Input for this task:
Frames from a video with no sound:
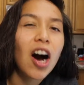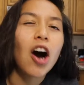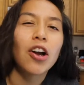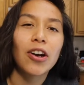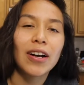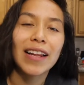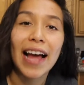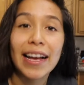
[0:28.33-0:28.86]
on
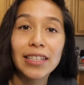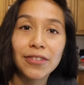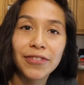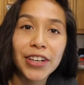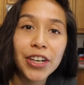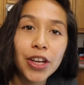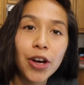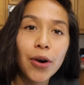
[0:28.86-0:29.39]
our last
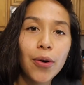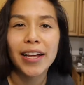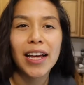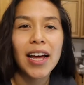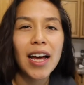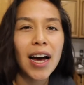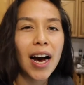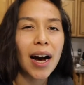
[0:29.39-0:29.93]
video
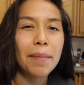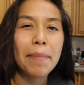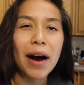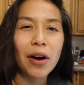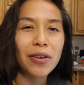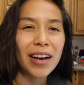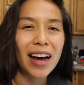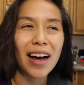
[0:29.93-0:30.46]

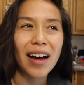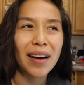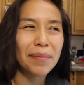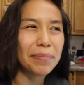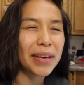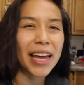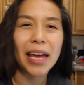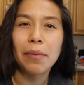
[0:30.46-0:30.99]
about not
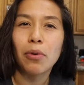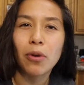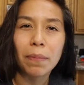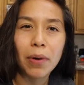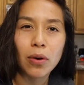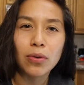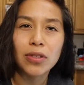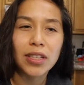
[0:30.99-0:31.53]
being able to
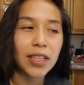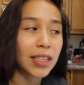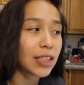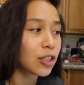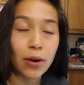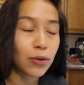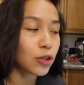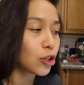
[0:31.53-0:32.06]
post it.
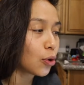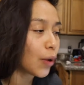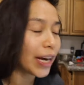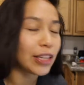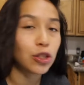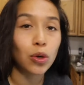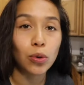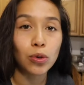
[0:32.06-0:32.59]
So I
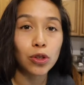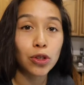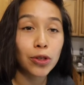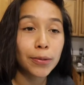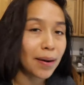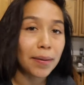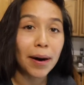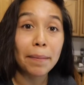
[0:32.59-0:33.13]
told her
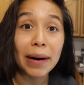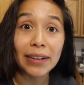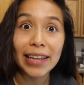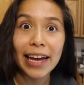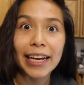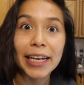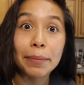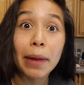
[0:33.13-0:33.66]
about
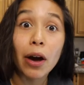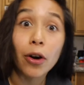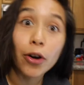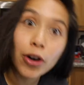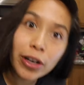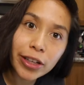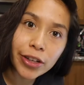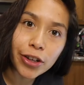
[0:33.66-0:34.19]
that email
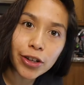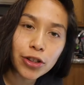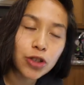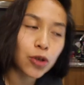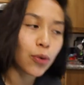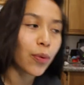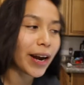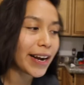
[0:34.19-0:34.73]
earlier.
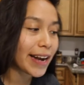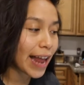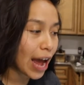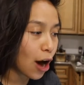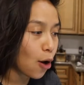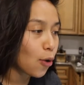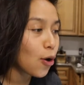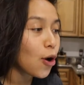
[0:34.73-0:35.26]
So right
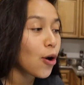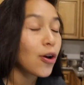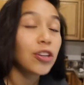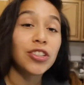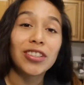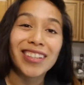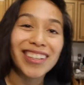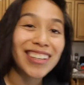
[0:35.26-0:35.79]
now
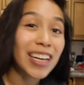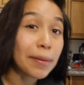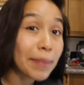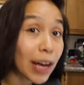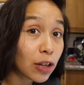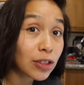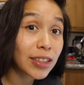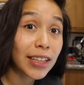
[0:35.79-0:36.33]
she's gonna come
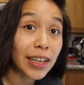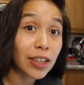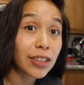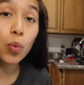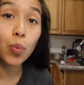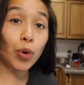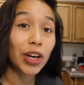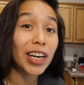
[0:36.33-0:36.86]
downstairs.
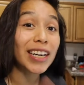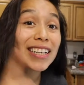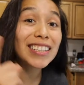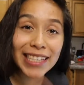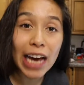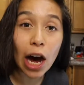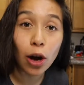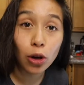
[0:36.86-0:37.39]
We're gonna
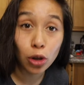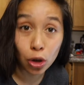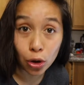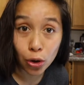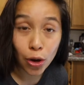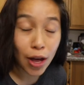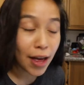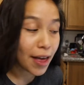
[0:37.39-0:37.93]
tell
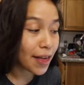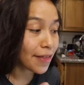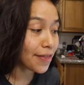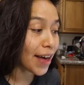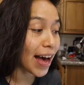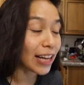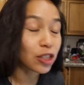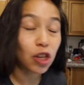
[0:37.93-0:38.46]
her
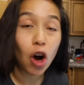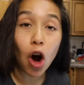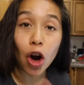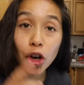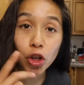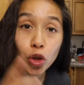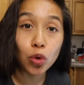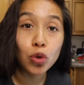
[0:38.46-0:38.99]
that our
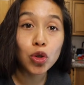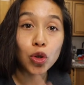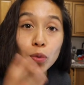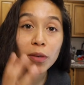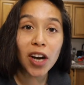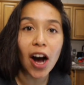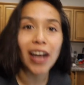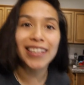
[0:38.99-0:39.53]

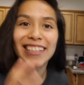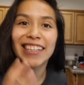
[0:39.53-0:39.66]
YouTube got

Goal of the exercise: Could you print all the entries exactly as they stand, with the pictures left out?

Task solution:
Frames from a video with no sound:
[0:28.33-0:28.86]
on
[0:28.86-0:29.39]
our last
[0:29.39-0:29.93]
video
[0:29.93-0:30.46]

[0:30.46-0:30.99]
about not
[0:30.99-0:31.53]
being able to
[0:31.53-0:32.06]
post it.
[0:32.06-0:32.59]
So I
[0:32.59-0:33.13]
told her
[0:33.13-0:33.66]
about
[0:33.66-0:34.19]
that email
[0:34.19-0:34.73]
earlier.
[0:34.73-0:35.26]
So right
[0:35.26-0:35.79]
now
[0:35.79-0:36.33]
she's gonna come
[0:36.33-0:36.86]
downstairs.
[0:36.86-0:37.39]
We're gonna
[0:37.39-0:37.93]
tell
[0:37.93-0:38.46]
her
[0:38.46-0:38.99]
that our
[0:38.99-0:39.53]

[0:39.53-0:39.66]
YouTube got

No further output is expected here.